The Constitution was written to create a more effective federal government, but some people worried the government would trample on the rights of states and individuals. The Bill of Rights was intended to mollify them and make ratification of the Constitution possible. Some were particularly concerned that the federal government would form a standing army, and they wanted assurances that state militias would be in a position to fight against such an army if it came to that.

James Madison was tasked with drafting the amendments. Some of the states had asked for a personal right in one amendment, but he didn’t include that. Instead he used a version of Virginia law that dealt with militias.

The final version of the Second Amendment states: “A well regulated Militia, being necessary to the security of a free State, the right of the people to keep and bear Arms, shall not be infringed.”

For most of the country’s history, the Second Amendment rarely came up, and when it did, courts didn’t see it as protecting an individual right.

Also courts interpreted the Bill of Rights as restricting only the federal government until the Civil War, Schein said.

After the Civil War, Congress realized some states weren’t guaranteeing the rights of all citizens. The 14th Amendment made states also accountable for ensuring the rights of citizens. It also was intended to protect the right of formerly enslaved Americans to own guns for personal defense.

The Supreme Court in 2008 ignored previous rulings involving the Second Amendment. The majority reinterpreted the significance and meaning of the first four words, and it did so because of its political leanings, which is not uncommon in the court’s history.

“Constitutional law in America is a form of expression of politics,” Schein said.
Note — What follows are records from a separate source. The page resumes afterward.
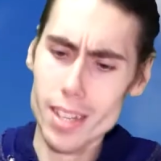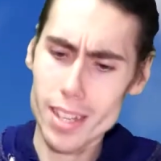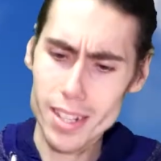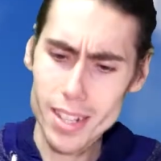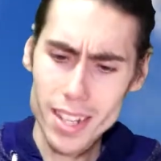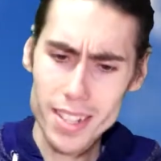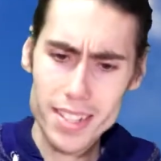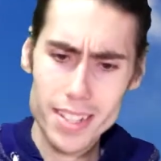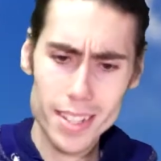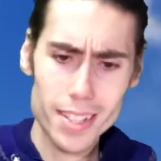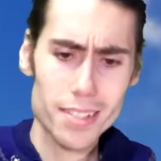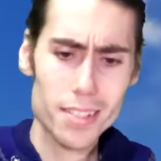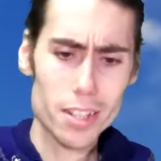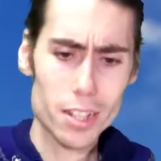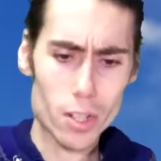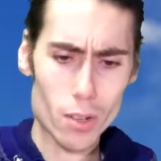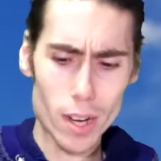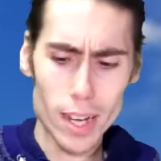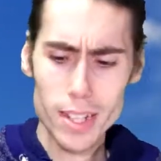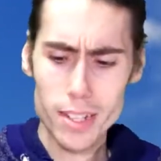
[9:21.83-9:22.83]
And a
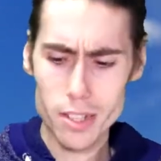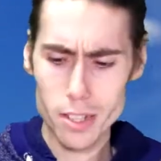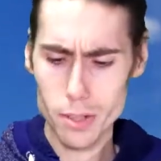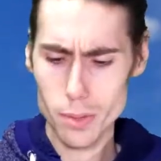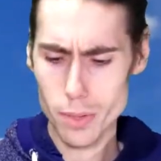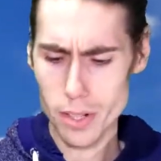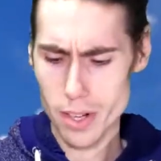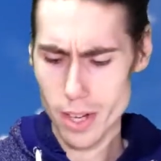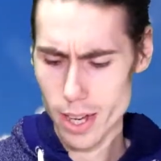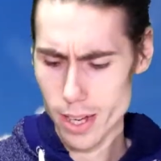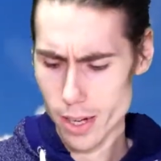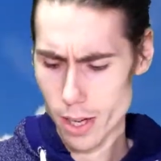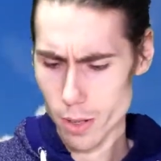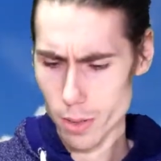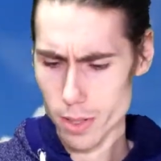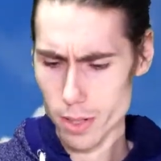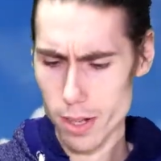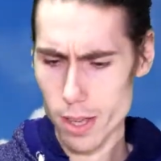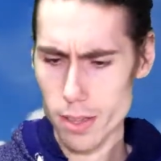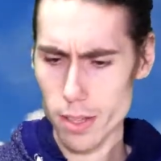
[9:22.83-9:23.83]
decent grade too. A
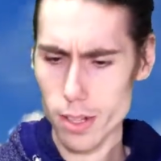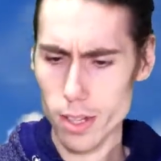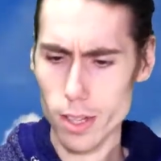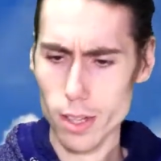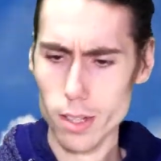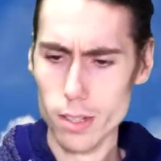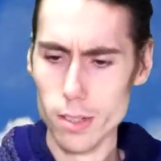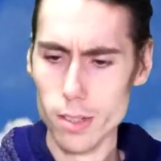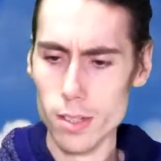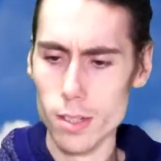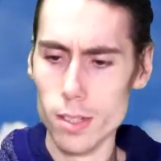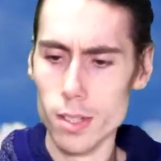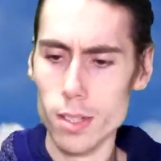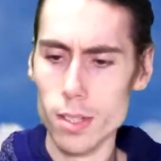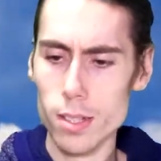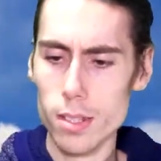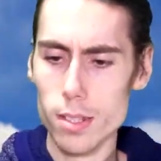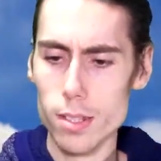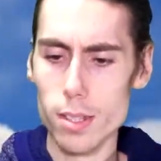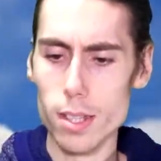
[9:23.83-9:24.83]
9.0 is nothing
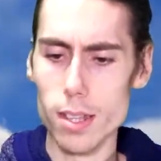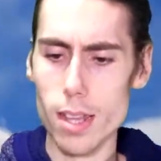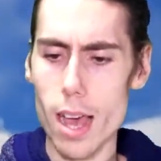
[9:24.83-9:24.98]
to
A ruling can’t ignore politics, but it shouldn’t be driven by politics, he said. He believes the Heller opinion was driven by politics. “The intent of the framers of the Second Amendment is stated in the preamble of the amendment, ‘a well-regulated militia.’ 
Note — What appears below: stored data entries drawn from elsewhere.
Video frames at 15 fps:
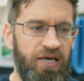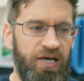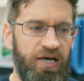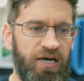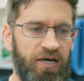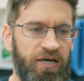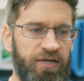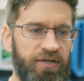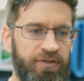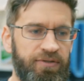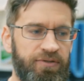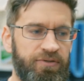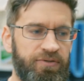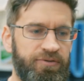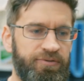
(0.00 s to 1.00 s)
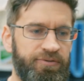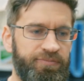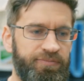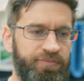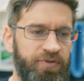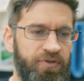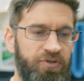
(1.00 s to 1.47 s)

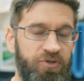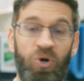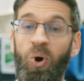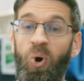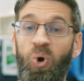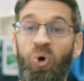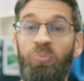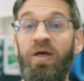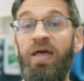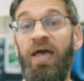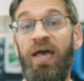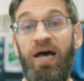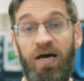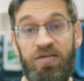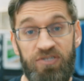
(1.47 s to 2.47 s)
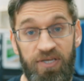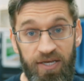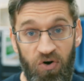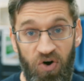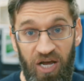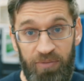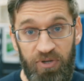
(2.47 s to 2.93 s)
your home has a
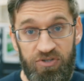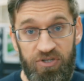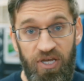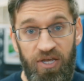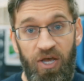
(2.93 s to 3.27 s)
climate,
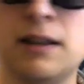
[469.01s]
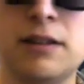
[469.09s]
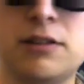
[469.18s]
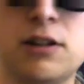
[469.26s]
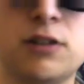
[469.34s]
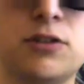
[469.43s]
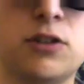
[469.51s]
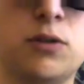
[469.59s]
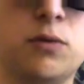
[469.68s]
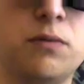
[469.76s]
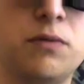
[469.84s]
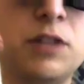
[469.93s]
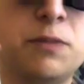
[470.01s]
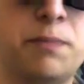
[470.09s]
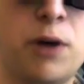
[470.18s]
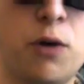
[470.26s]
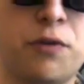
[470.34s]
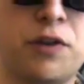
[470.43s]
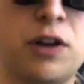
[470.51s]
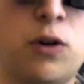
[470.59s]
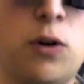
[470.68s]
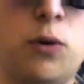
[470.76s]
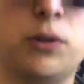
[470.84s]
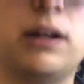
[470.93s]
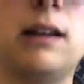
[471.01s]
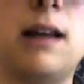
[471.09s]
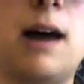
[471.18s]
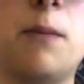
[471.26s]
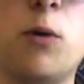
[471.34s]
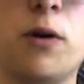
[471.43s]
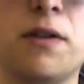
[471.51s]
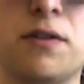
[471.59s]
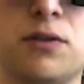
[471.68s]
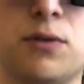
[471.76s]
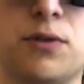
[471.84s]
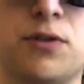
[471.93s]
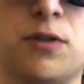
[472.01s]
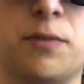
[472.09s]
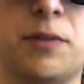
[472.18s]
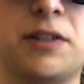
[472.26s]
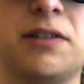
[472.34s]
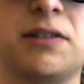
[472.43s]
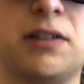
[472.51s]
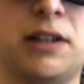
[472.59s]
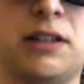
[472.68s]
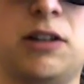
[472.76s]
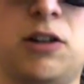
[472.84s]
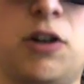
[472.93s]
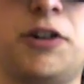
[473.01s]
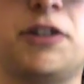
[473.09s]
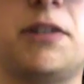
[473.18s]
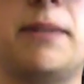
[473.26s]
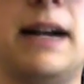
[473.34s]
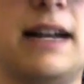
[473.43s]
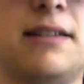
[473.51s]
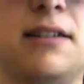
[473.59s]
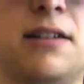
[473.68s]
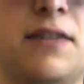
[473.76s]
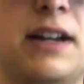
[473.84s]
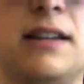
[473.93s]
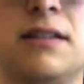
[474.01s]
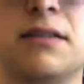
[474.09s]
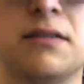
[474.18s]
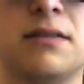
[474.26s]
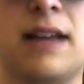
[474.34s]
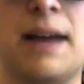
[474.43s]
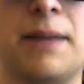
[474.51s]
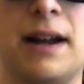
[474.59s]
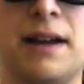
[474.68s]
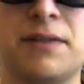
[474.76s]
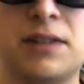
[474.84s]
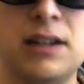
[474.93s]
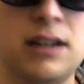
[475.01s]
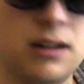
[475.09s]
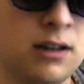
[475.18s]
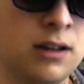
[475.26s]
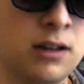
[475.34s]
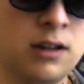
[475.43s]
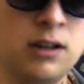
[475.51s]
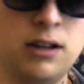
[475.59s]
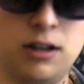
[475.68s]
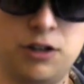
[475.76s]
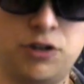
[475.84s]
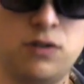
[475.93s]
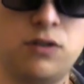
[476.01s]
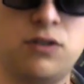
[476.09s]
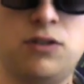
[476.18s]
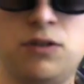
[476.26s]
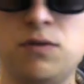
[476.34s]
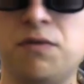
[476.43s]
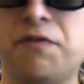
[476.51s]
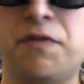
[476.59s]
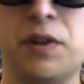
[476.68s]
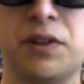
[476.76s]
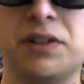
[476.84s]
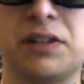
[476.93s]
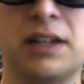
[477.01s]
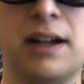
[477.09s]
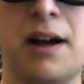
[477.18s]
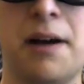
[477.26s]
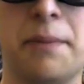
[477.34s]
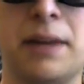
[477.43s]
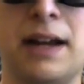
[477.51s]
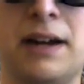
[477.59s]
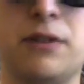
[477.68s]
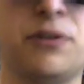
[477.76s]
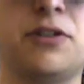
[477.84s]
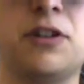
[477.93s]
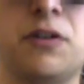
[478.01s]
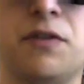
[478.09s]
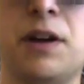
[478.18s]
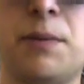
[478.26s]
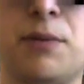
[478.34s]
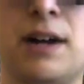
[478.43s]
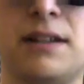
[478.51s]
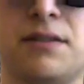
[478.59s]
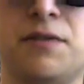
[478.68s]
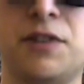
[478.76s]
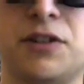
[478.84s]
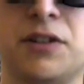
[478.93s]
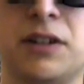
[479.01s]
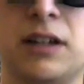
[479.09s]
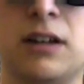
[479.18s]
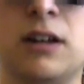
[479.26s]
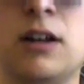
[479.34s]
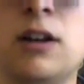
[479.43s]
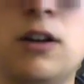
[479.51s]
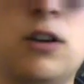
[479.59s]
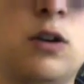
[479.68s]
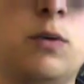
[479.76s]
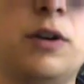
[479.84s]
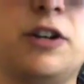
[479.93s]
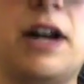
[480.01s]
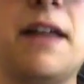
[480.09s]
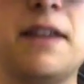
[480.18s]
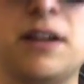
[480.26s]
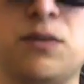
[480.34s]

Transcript: This can also, these both can hold a lot more than the Source Orb. This is the largest capacity of any dab pen I've seen, because you can fill this thing up and it'll still vaporize efficiently, which I think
“The Supreme Court” he said, “has changed that meaning for political purposes based on history that no reasonable historian agrees with.”

I’ve just read a new book by Michael Waldman, president of the Brennan Center for Justice at New York University School of Law. The book does a great job of exploring the history of the amendment. It’s “The Second Amendment: A Biography,” and will be in bookstores beginning May 20.

Schein said that because the ruling in Heller was 5-4, it’s always possible a change in the court’s makeup could bring a change in interpretation of the amendment, but even without that, there is room for regulation by state and local governments that want to reduce bloodshed involving guns.

Gun regulation is actually enshrined in our history, he said. Lots of communities regulated firearms. Tombstone, Ariz. restricted the carrying of deadly weapons in town, and before that, Boston had a law that people couldn’t carry a gun loaded with powder into a building.

Just Tuesday, the Tacoma City Council passed an ordinance requiring background checks on all gun sales at gun shows on city property.

With or without the Second Amendment, nothing in the Constitution prevents private gun ownership, or reasonable regulation of guns. The balance is a matter of politics.